Portrait of British fashion designer Craig Green, photographed by Jack Davison in 2018.

Craig Green Buckle Down Jacket: menswear as a symbolic force

Above a portrait of British fashion designer Craig Green, photographed by Jack Davison in 2018.

Introduction

In the world of avant-garde menswear, few names resonate as strongly as Craig Green. Since debuting his eponymous label in 2012, the London-born designer has earned acclaim for his sculptural silhouettes, utilitarian inspirations, and innovative approach to uniforms. Among his standout creations, the Craig Green Buckle Down Jacket (officially Latch Down Jacket) has become one of the most recognizable and coveted pieces—an item that embodies both functionality and conceptual fashion.

 

What Is the Craig Green Buckle Down Jacket?

The Buckle Down Jacket is one of Craig Green’s signature outerwear designs, first introduced in his early collections and revisited in different iterations over the years. It’s characterized by:

  • Strap and buckle closures instead of traditional buttons or zippers.

  • Quilted construction that merges workwear practicality with high-fashion sensibility.

  • Boxy yet wearable silhouette, designed to blur the line between utility garment and statement piece.

The jacket’s straps can be tied, buckled, or left hanging—transforming it into a canvas for self-expression. This adaptability has helped it become a cult favorite among fashion insiders and collectors.
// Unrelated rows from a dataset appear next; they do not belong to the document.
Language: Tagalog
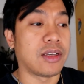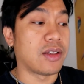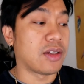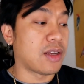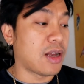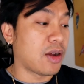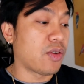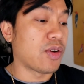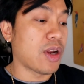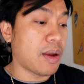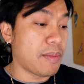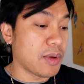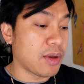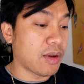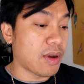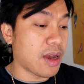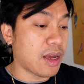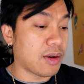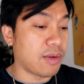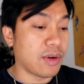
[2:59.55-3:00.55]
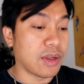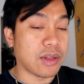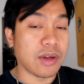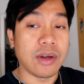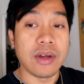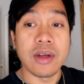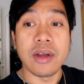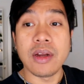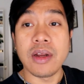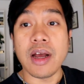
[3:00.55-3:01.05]
Yan gagawin namin ngayong araw na to.
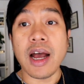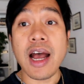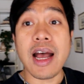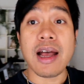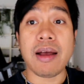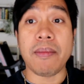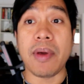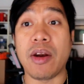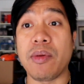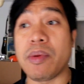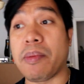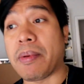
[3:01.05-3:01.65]
Ah, meron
Green’s jacket is padded, sometimes quilted, sometimes puffy. It reads as armor while refusing hardness. The padding proposes a paradox: protection via softness. Instead of the medieval plate or the modern ceramic insert, you get a volume that absorbs rather than deflects. The jacket is a portable buffer—between shoulder and city, ribcage and winter, self and glare.
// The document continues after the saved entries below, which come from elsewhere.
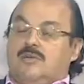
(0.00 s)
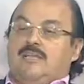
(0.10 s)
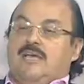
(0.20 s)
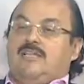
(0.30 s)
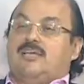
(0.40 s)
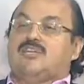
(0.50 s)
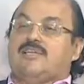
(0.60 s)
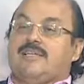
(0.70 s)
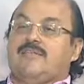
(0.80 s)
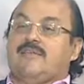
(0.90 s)
يعني عشان
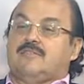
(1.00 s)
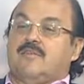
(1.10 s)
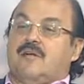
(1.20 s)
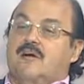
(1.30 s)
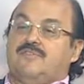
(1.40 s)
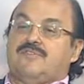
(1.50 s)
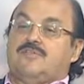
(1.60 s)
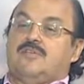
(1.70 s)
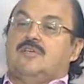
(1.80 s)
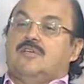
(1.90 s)
كده الثقافه
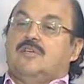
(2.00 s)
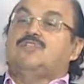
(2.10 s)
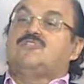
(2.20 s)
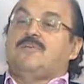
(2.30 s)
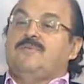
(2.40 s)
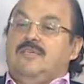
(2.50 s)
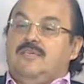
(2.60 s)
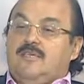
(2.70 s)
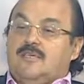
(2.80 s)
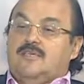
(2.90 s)

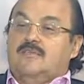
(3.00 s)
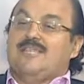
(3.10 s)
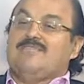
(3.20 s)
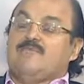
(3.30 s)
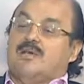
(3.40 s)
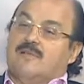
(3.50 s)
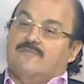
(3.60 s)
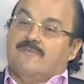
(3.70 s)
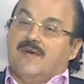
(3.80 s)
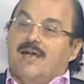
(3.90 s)
الطبيعي لازم
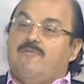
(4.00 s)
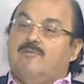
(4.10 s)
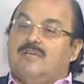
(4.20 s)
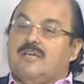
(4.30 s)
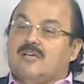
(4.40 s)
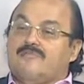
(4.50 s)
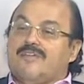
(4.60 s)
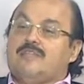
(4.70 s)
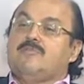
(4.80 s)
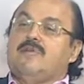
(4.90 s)
نعرفها قبل ما نعرف
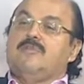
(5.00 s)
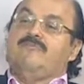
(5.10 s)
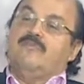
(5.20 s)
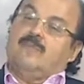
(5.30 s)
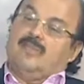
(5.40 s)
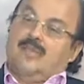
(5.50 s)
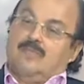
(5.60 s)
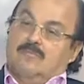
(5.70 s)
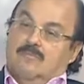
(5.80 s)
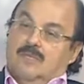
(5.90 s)
احنا بنعمل ايه في البني
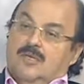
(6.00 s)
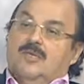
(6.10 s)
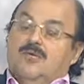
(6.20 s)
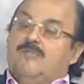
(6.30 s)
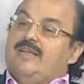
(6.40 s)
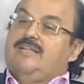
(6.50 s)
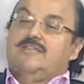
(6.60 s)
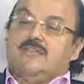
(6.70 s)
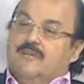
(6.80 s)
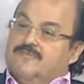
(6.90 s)
ادم يعني ايه
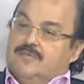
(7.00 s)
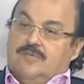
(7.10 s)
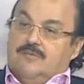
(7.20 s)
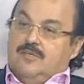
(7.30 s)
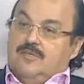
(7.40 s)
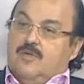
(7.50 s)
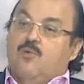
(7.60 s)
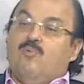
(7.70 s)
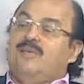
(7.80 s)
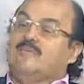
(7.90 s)
ثقافه الطبيعي
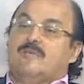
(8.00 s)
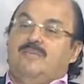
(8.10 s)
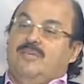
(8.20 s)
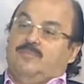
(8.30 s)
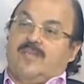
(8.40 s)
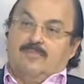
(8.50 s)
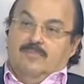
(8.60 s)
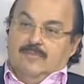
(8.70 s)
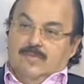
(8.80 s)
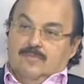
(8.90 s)
هو ايه الطبيعي بتاع
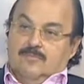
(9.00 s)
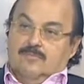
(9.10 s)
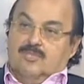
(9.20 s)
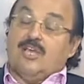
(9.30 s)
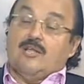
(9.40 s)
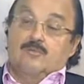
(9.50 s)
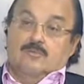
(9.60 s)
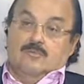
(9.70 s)
البني ادم شكله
There’s a kindness embedded in that volume. It remembers blankets and duvets, the safety architectures of childhood. That memory complicates the usual codex of masculine protection, which is so often expressed as rigidity. Green places vulnerability on the outside and says: soft is also strong.

The utilitarian zeitgeist?

As for 2025, workwear and practical clothing is everywhere. This jacket can fit into this category, but there's a lot more to it.
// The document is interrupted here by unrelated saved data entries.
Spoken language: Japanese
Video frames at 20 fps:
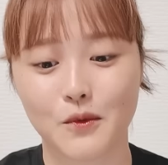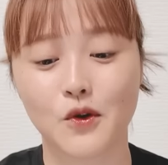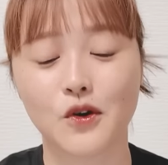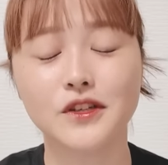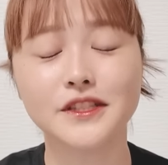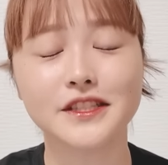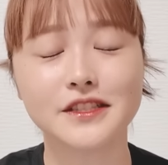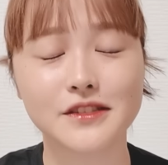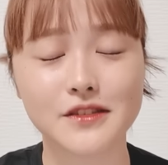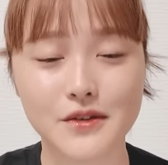もう
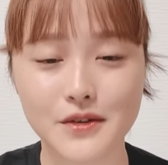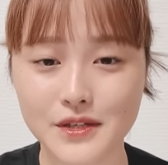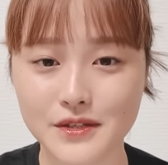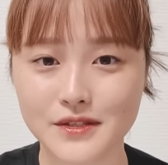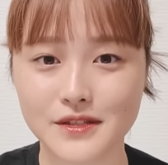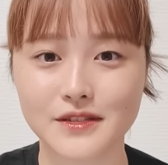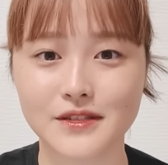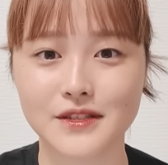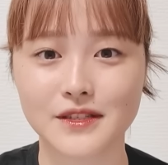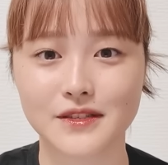本当に
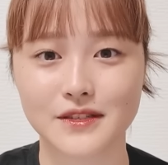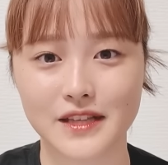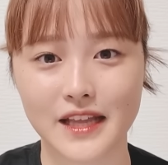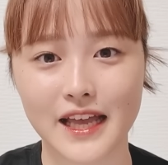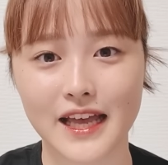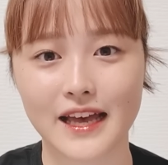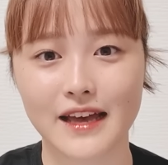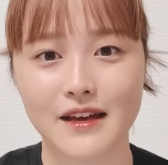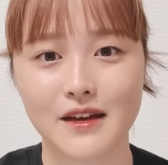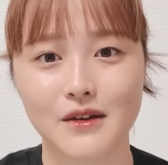美しく
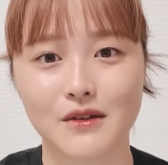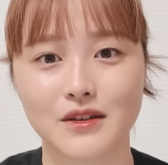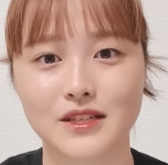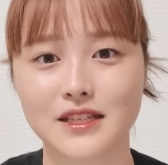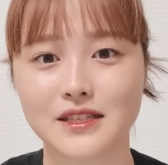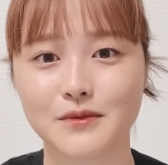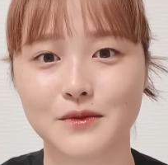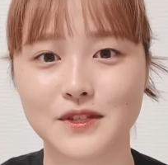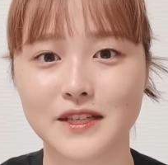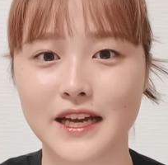て
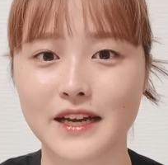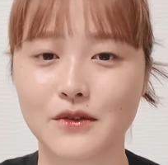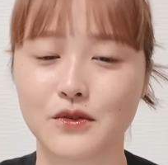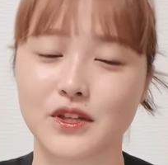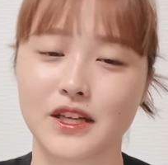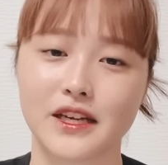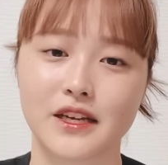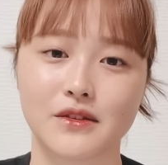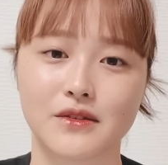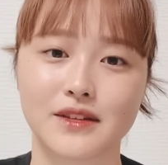私も「最
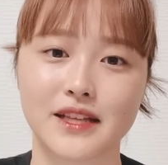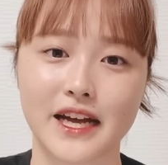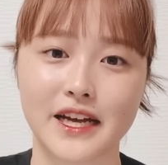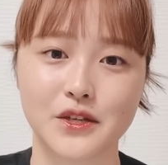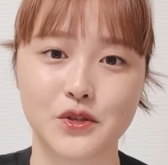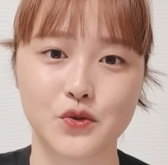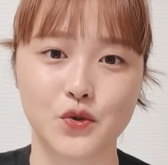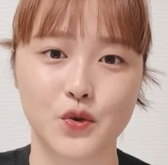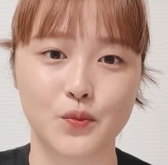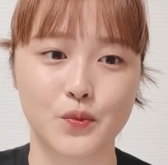後だけど
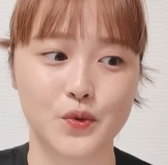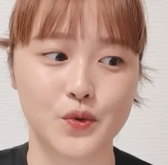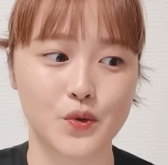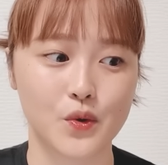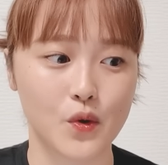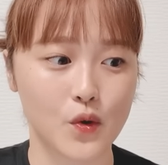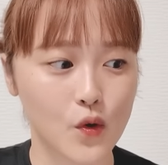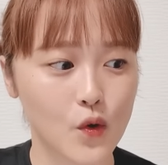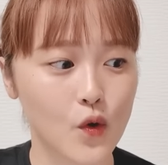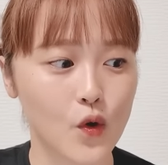大丈
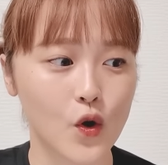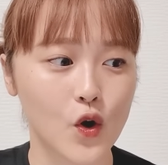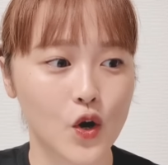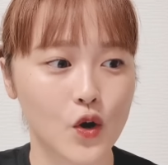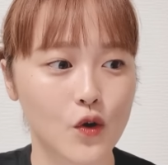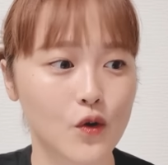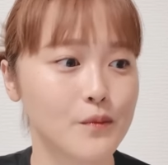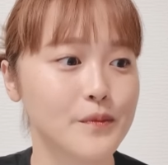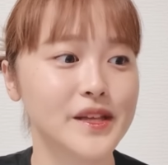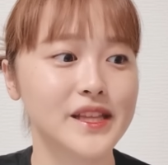夫」を
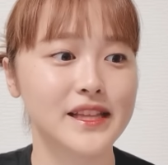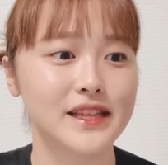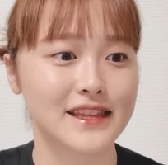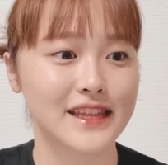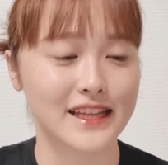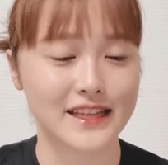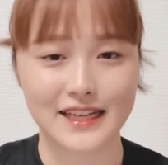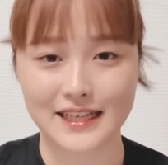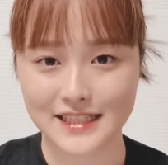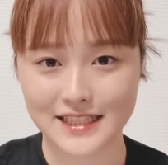こう見
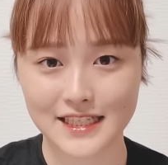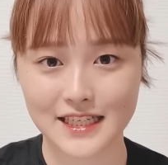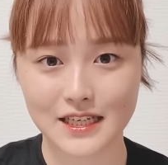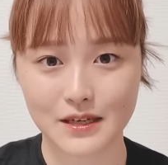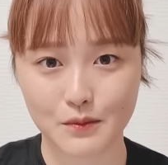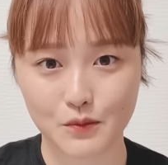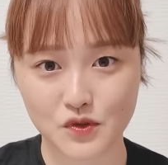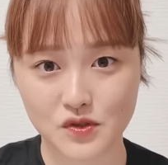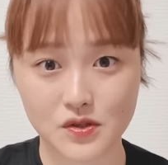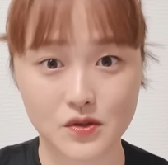てた
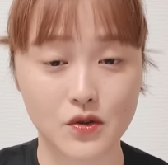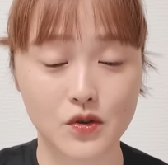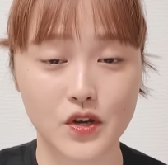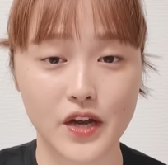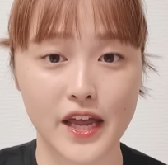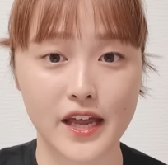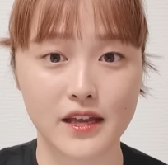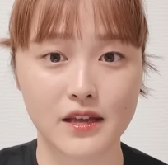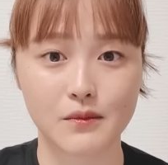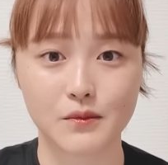しもうすご
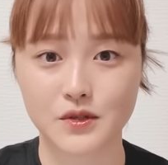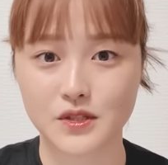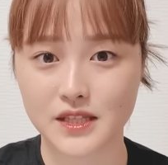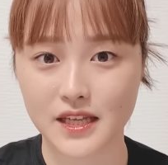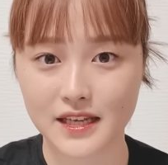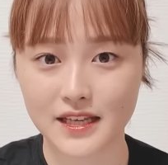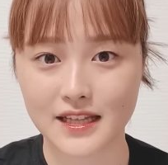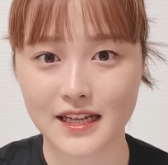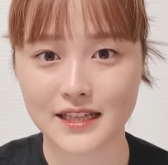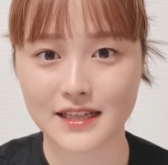く演技も素
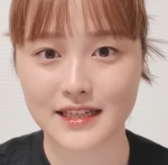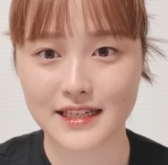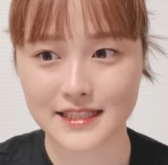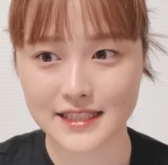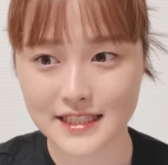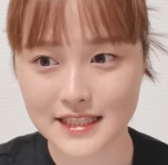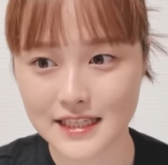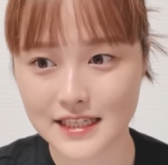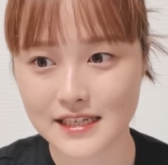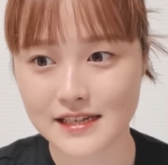敵だった
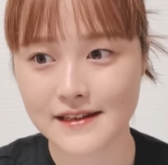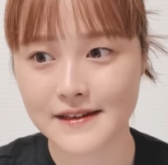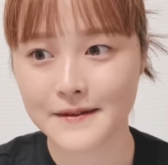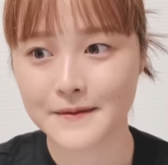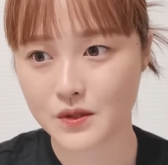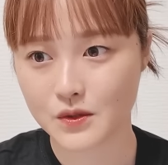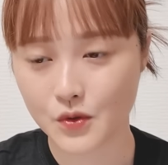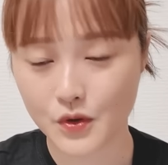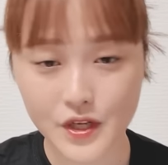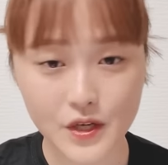し
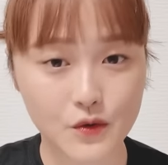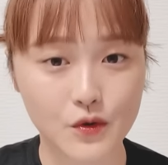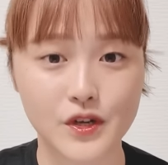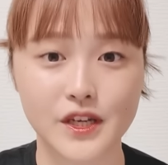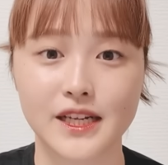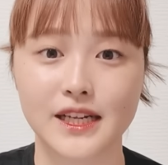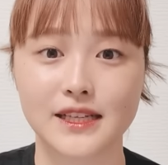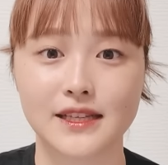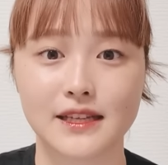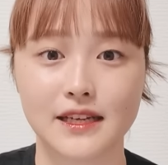虜
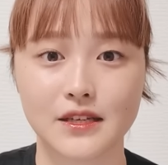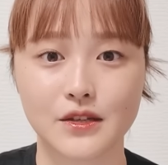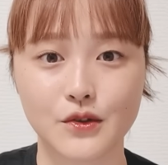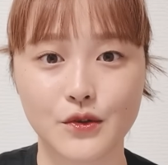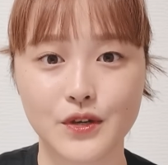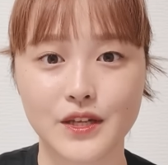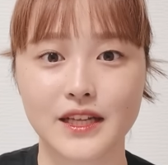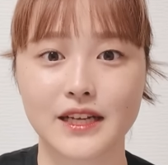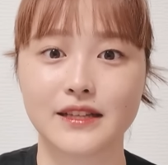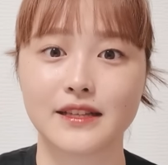になった
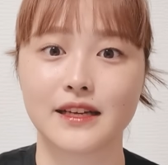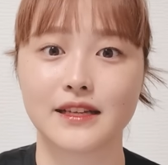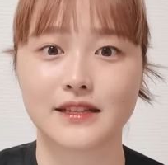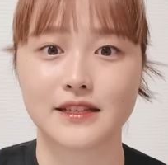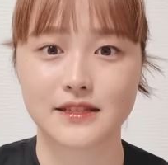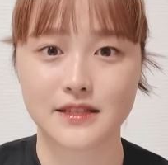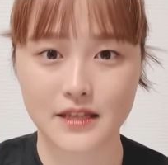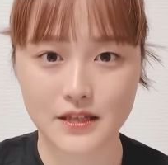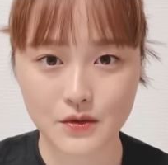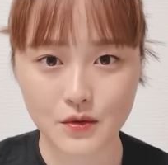一人だったん
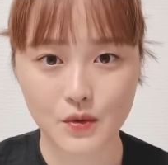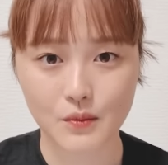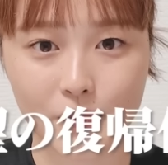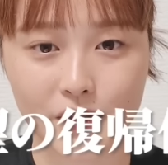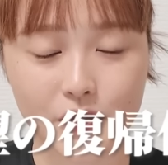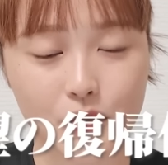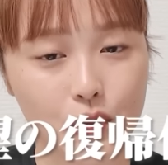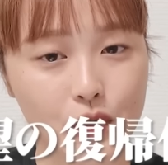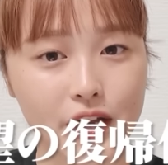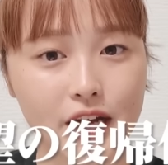ですけど、
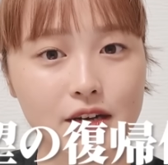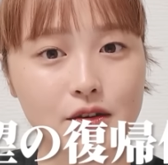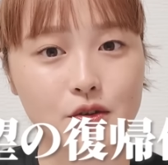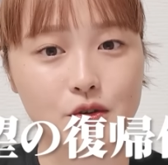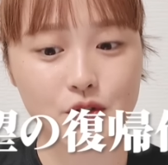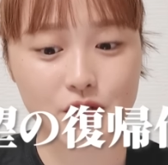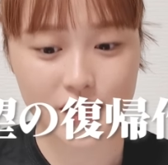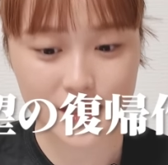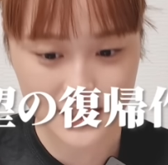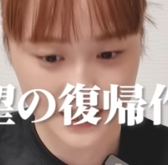まあ、ようやく
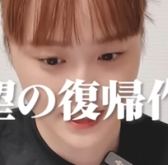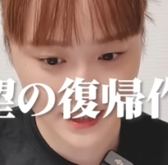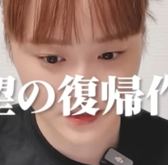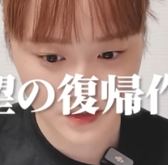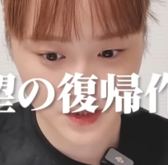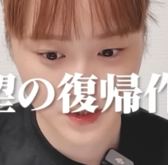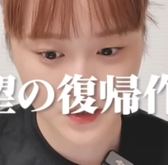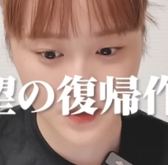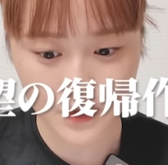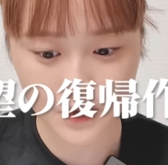復帰され
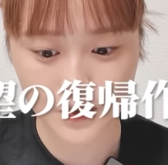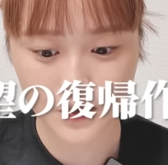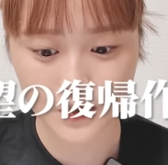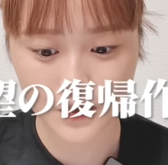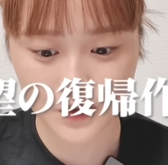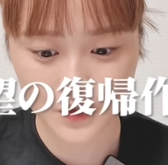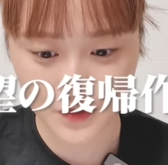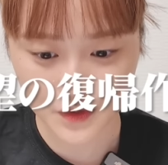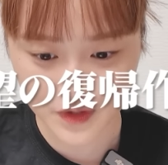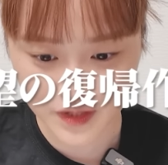るという
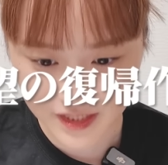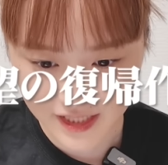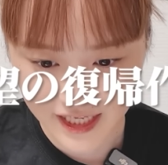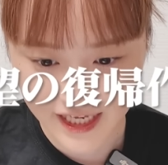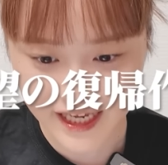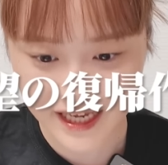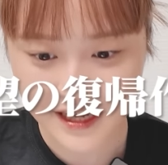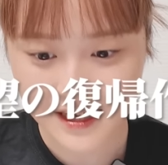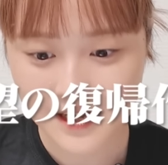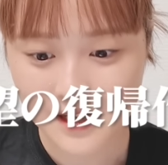こと
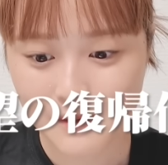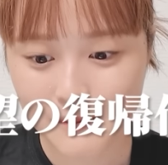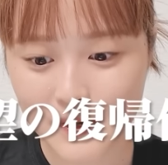で、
The Buckle Down Jacket reflects these ideas through its adjustable straps, which can be read as both functional fastenings and symbolic bindings.

In fashion history, this piece stands alongside iconic outerwear like the Comme des Garçons biker jackets or Helmut Lang bombers, but with a distinctly 21st-century twist. It’s utilitarian yet emotional, a garment that sparks conversation.

 

The visible technology of care

Most outerwear hides its engineering—the taped seam, the thermal fill—like a magic trick. The Buckle Down Jacket externalizes some of it. Straps trace the body like exoskeletal ligaments; buckles sit where stress gathers. You can see how the jacket thinks. It’s a kind of wearable diagram, the technical drawing elevated to surface.

In that exposure there is a politics: care made legible. The garment says what it is doing for you—hugging, securing, warming—without embarrassment. That honesty feels humanist, even tender. In a culture of seamlessness, this is a refusal to disappear the labor of protection.

Fasten, breathe, step outside

The Buckle Down Jacket is often described as “statement outerwear.” The statement, if there is one, is modest and radical at once: protection can be soft; structure can be kind; masculinity can have hinges; getting dressed can be a small act of authorship. The buckles are not decoration. They are verbs, asking for your hand, offering you back your shape—less as an emblem of certainty than as a practice of care.

Fasten, breathe, step outside. The jacket doesn’t resolve the city; it equips you to meet it.